**WORK REQUEST:** Please state how many lines below include the word "video"; the reply should be the number only.

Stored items
———

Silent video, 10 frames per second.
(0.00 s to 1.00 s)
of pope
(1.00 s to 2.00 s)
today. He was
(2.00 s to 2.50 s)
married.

———

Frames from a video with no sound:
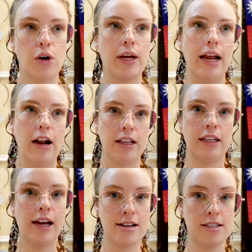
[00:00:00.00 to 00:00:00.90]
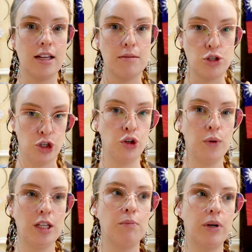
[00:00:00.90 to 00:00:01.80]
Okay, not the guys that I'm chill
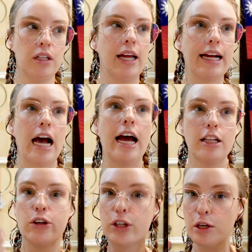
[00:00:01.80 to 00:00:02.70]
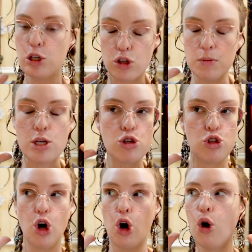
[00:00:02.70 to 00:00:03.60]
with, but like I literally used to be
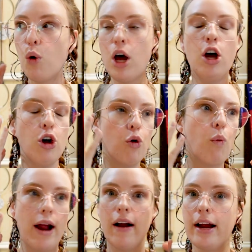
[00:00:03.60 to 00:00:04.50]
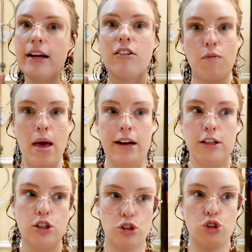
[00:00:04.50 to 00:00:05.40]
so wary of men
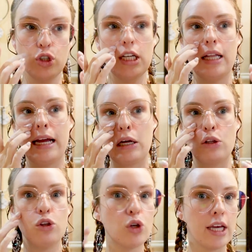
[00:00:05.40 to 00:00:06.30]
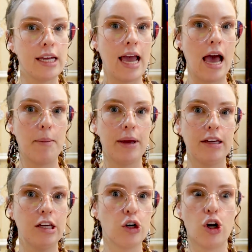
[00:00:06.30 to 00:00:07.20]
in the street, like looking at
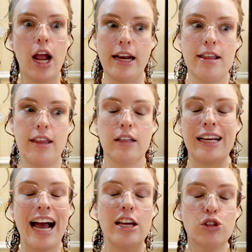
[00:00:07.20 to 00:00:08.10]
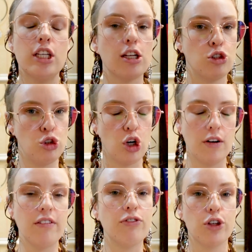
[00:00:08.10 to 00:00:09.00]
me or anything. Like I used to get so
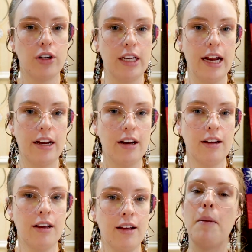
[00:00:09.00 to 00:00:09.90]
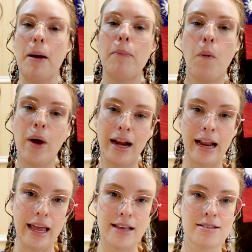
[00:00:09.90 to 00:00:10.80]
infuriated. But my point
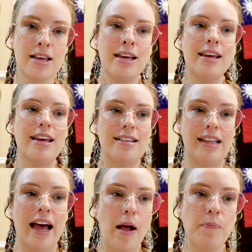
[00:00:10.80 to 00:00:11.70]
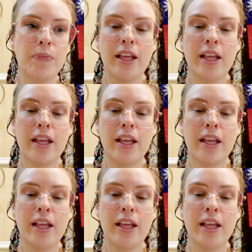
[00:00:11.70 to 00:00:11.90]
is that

———

**TASK SOLUTION:** 2